Vegan | Gluten-Free | Plant-Based | Anti-Candida
Course entree, Main Course, Salad
Cuisine Healthy
Keyword Anti-Candida

Ingredients

  • 1 medium to large butternut squash about 4 cups when chopped
  • 1/4 cup olive oil divided
  • 1/2 teaspoon plus 1/4 teaspoon sea salt divided
  • 1/2 cup red onion small dice
  • 2 scallions green and white parts minced
  • 1/4 cup sunflower seeds
  • 1/4 cup pitted black olives sliced optional
  • 1/4 cup sun dried tomatoes
  • 2 Tablespoons fresh cilantro minced
  • 1 Tablespoon rice or apple cider vinegar
  • Juice of 1 lemon
  • Pinch black pepper
  • 4 cups organic arugula*

Instructions

  1. Preheat oven to 350 degrees F.
  2. Peel and cube the butternut squash into bite size pieces and place in a large bowl.** Try to make the pieces around the same size for even cooking. Add 2 Tablespoons of olive oil and 1/4 teaspoon sea salt and use your hands to combine with squash. Pour onto a baking sheet and spread the butternut squash around to avoid crowding the pieces together. Bake for 18-25 minutes, or until piercable with a fork. Stir the squash on the baking sheet half way through cooking.
  3. Meanwhile, heat 1 Tablespoon of olive oil in a medium size skillet over medium heat. Add red onion and 1/4 teaspoon sea salt and sauté for a few minutes.
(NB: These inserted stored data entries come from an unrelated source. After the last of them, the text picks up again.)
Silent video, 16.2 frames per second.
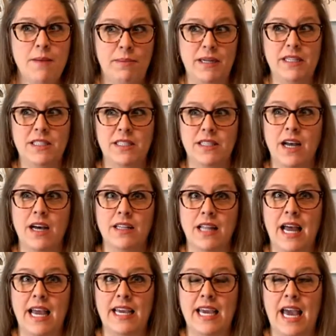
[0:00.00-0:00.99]
but it's not
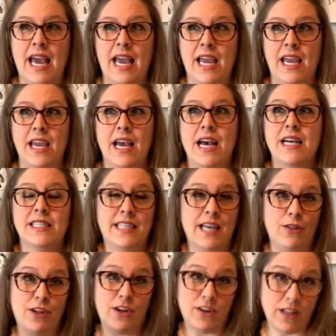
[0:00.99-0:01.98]
like a
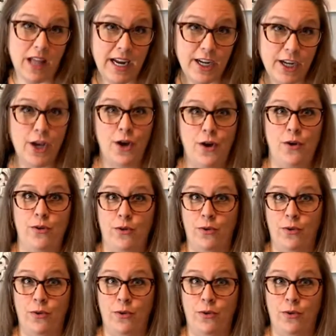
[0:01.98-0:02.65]
South Carolina coat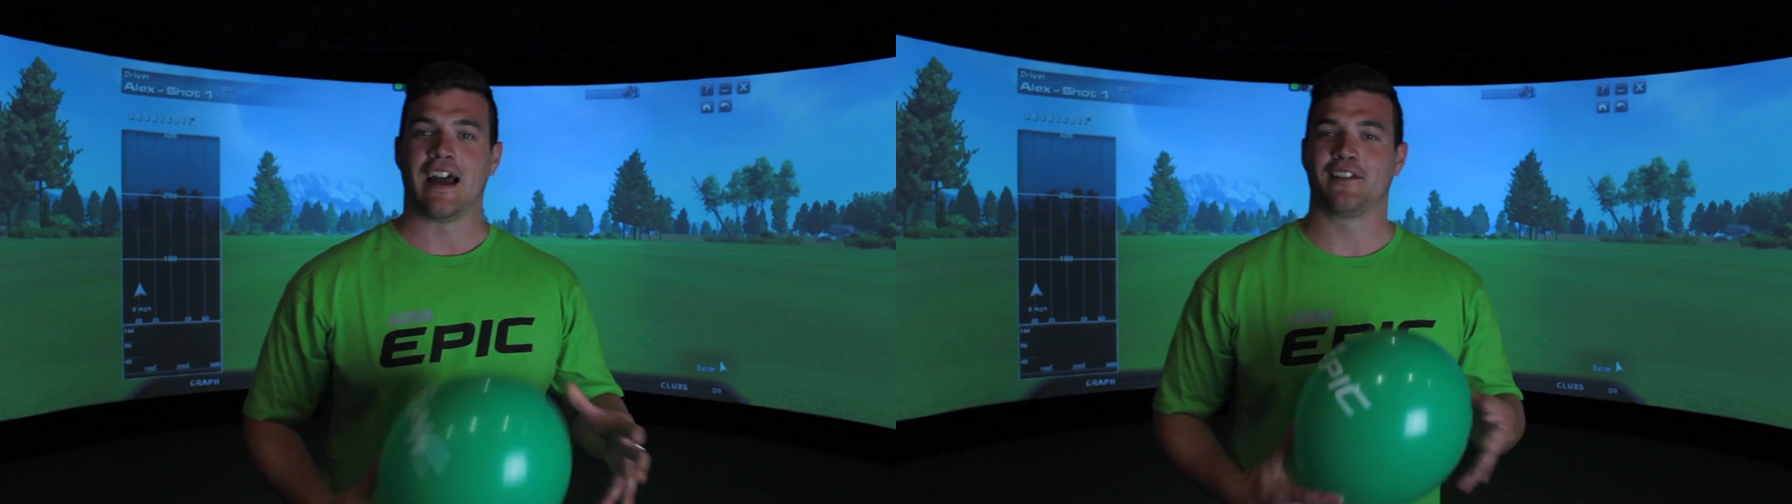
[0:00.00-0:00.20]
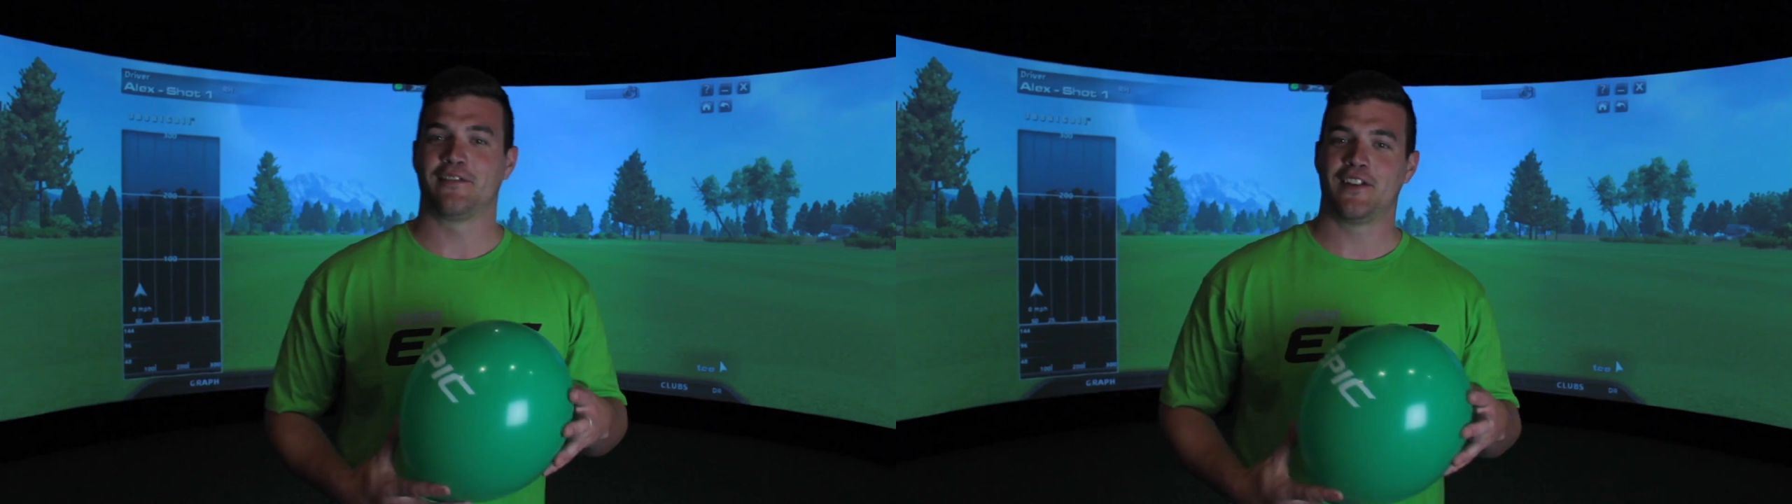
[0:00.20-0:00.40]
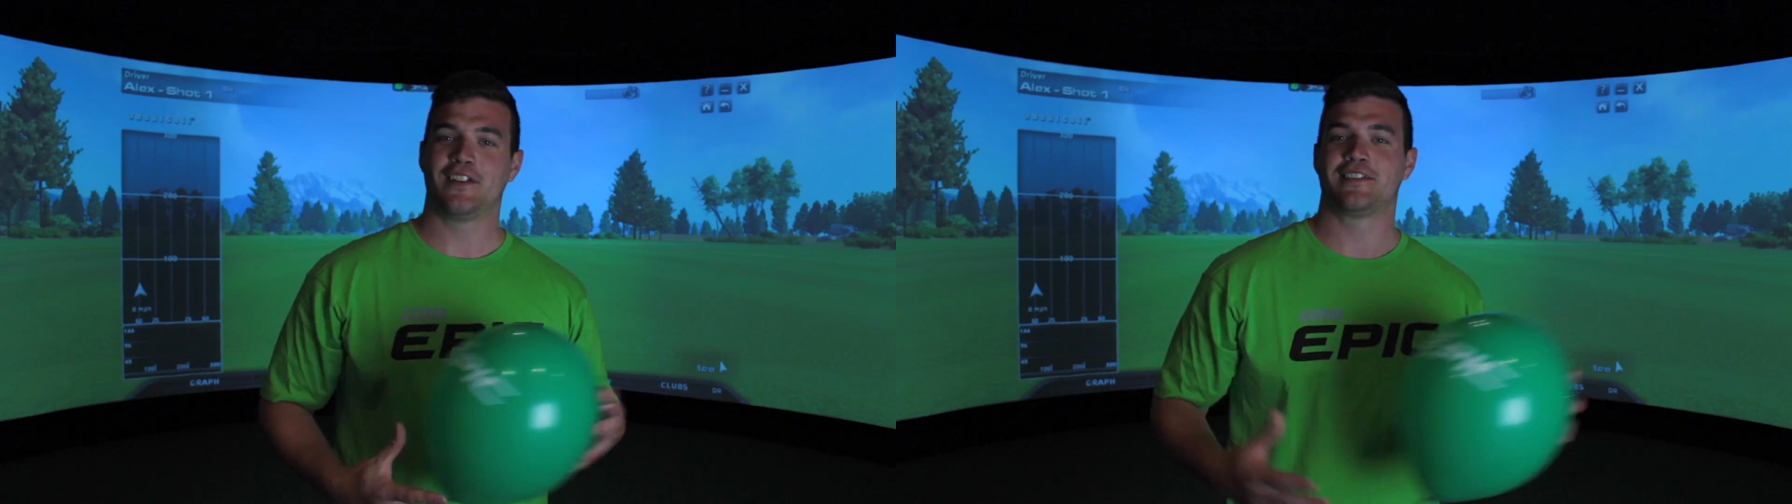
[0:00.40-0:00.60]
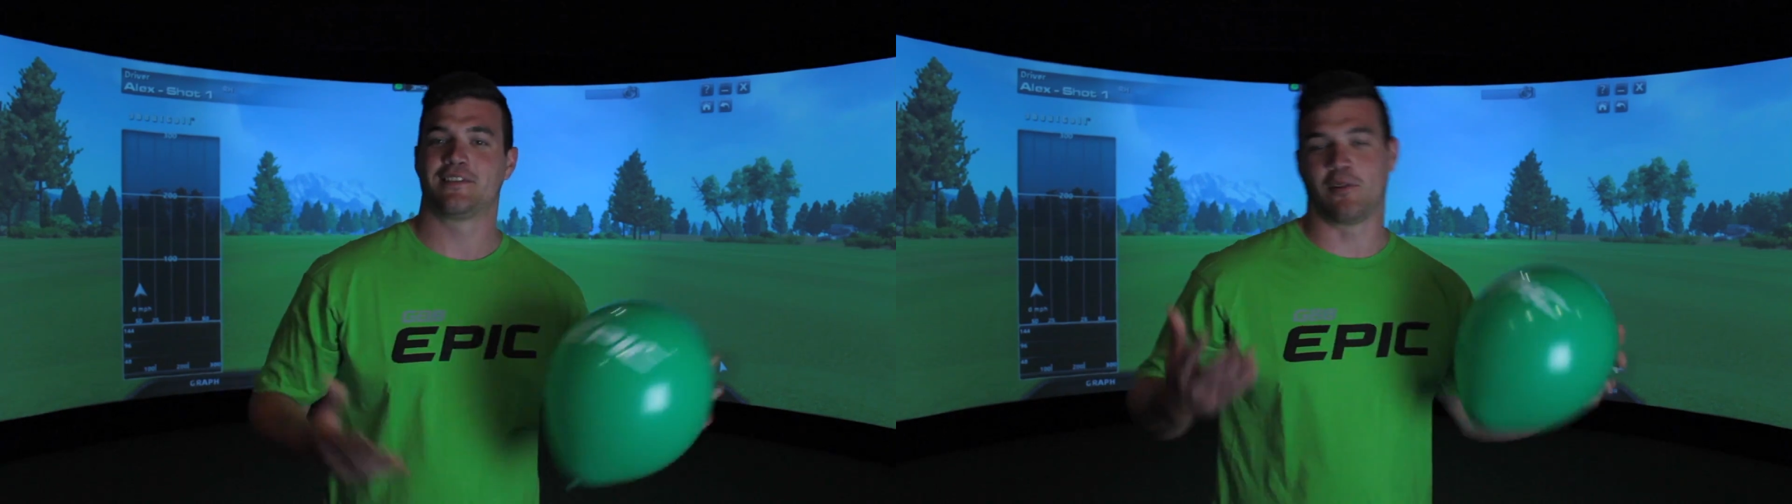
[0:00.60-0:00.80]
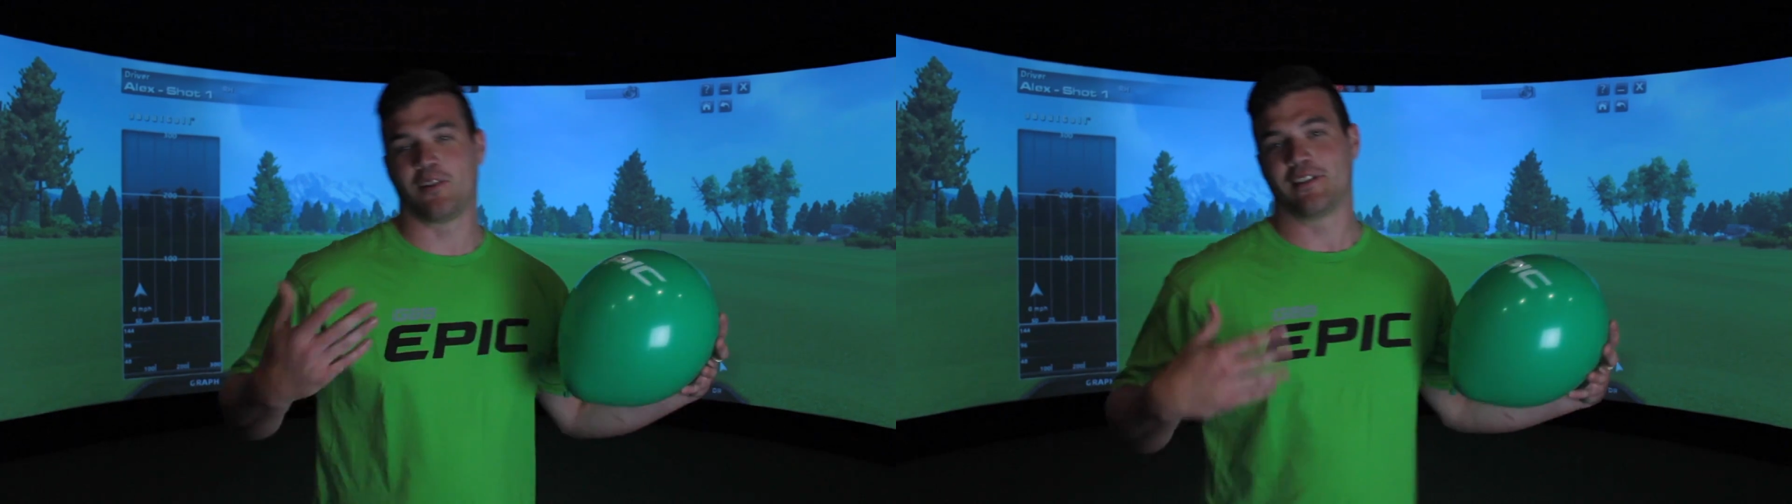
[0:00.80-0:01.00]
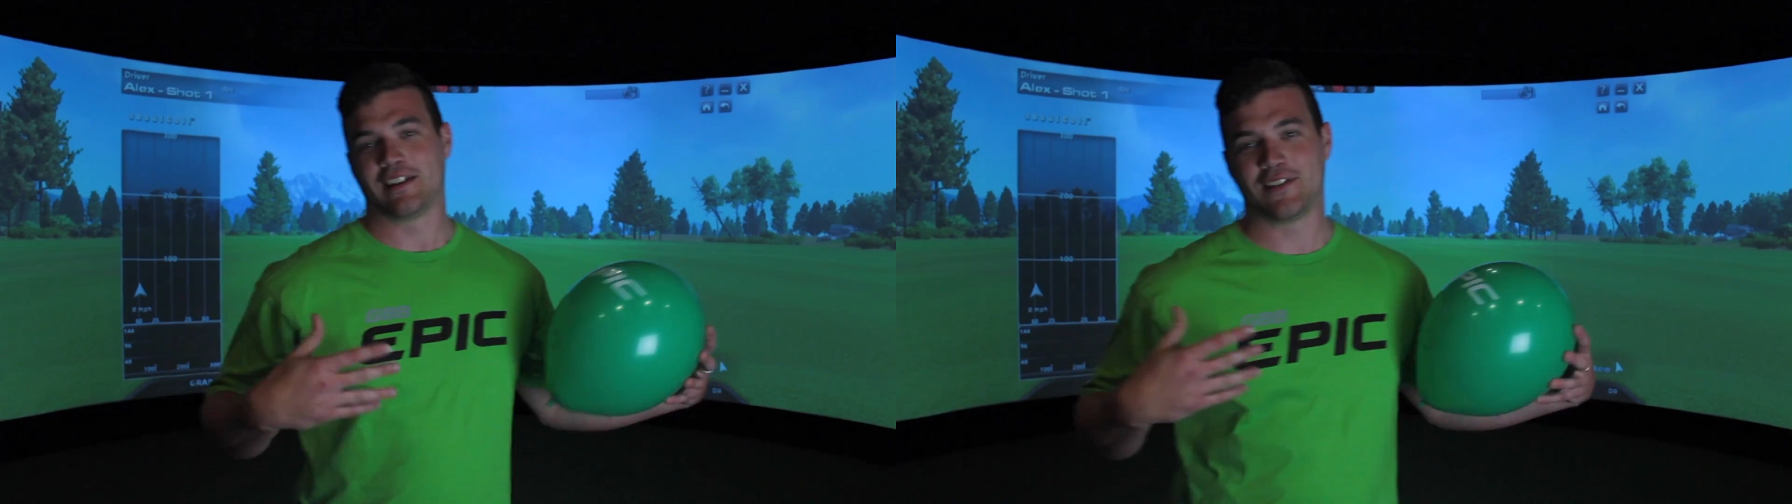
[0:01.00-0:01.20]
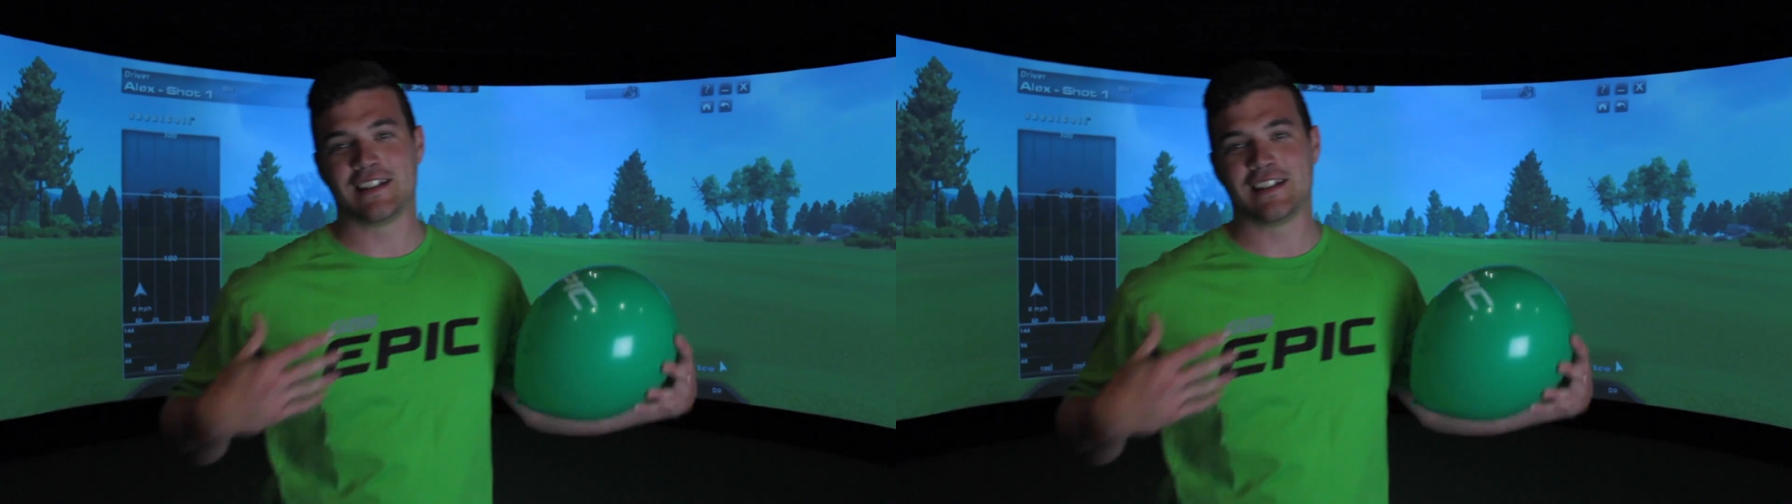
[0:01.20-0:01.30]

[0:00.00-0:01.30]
At first, well, if you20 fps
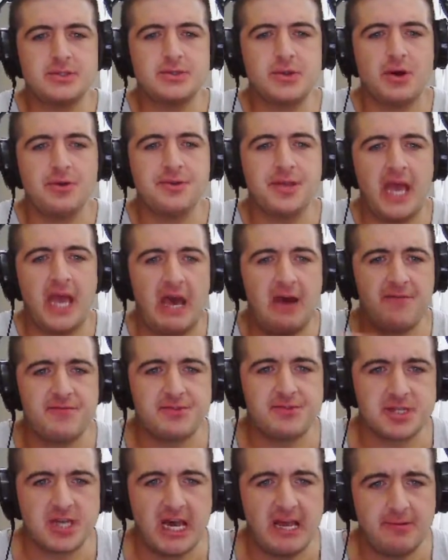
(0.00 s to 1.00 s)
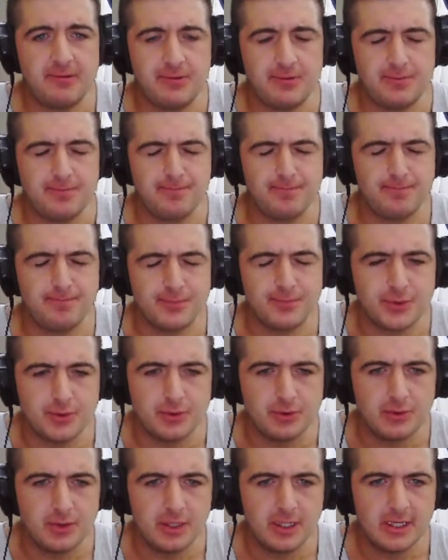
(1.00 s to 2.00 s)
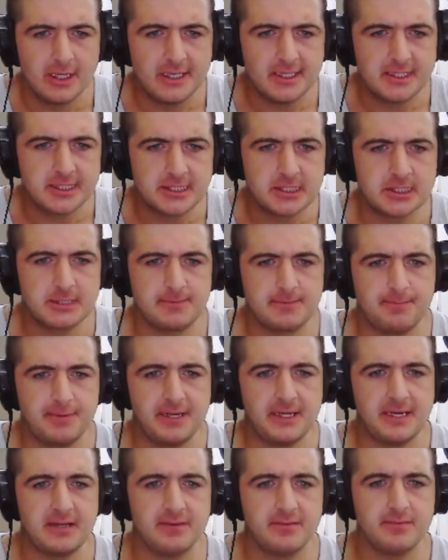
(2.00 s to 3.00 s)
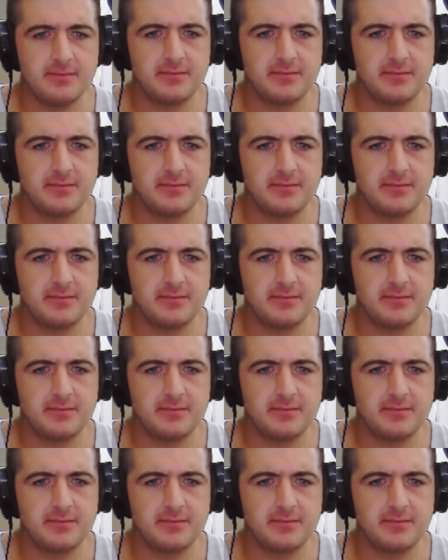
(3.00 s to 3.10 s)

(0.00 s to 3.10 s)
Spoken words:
don't have time to speakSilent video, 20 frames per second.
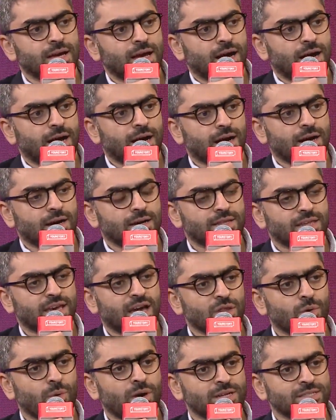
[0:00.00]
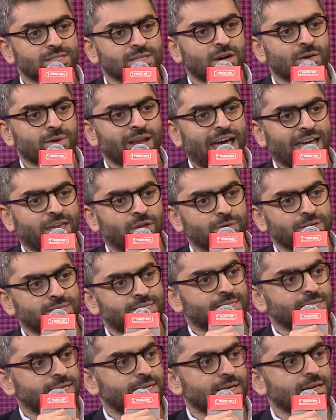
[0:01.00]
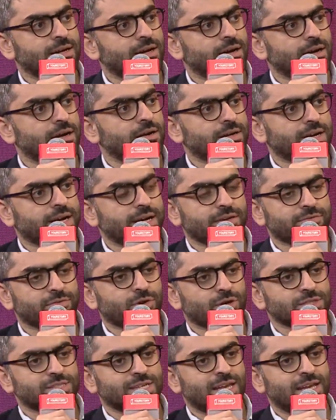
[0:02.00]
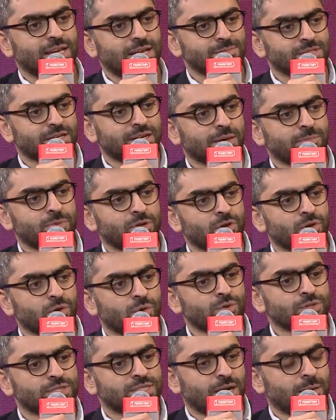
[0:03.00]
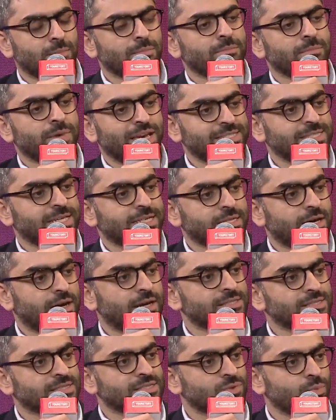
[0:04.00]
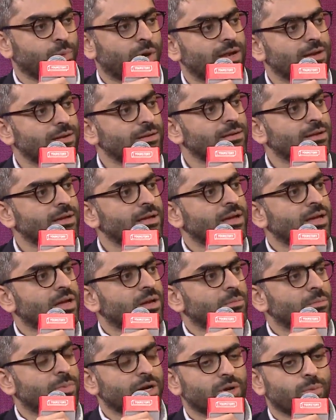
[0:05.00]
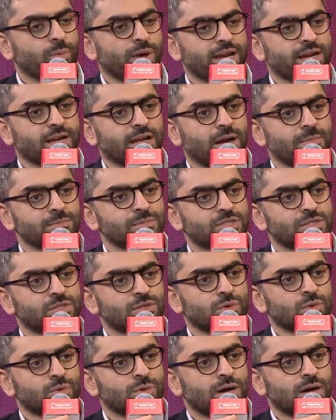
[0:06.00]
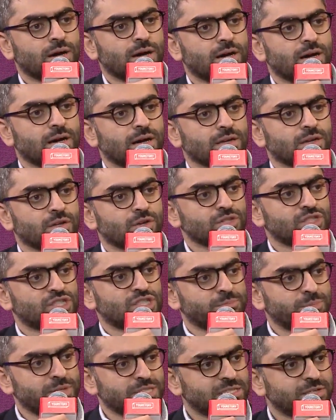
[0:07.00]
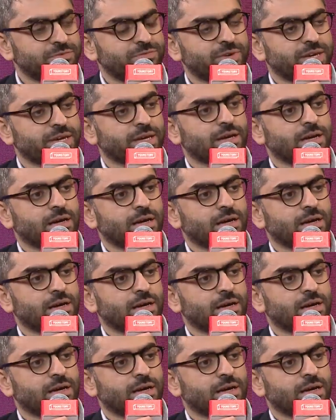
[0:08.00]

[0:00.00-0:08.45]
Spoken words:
The other one is around accuracy, right? Of course, LLMs are able to do some basic tasks well, but when it comes to specific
As onion begins to turn translucent, add minced scallions and cook for 30 more seconds. Pour sautéed onions and scallions into large mixing bowl along with sunflower seeds, black olives, sun dried tomatoes, and cilantro. When the butternut squash has finished cooking, add to the large mixing bowl as well.
  4. Finally, add the remaining 1 Tablespoon of oil, 1/4 teaspoon of sea salt, along with the vinegar, lemon juice, and black pepper to the mixing bowl and gently stir.
  5. Serve warm over a bed of arugula.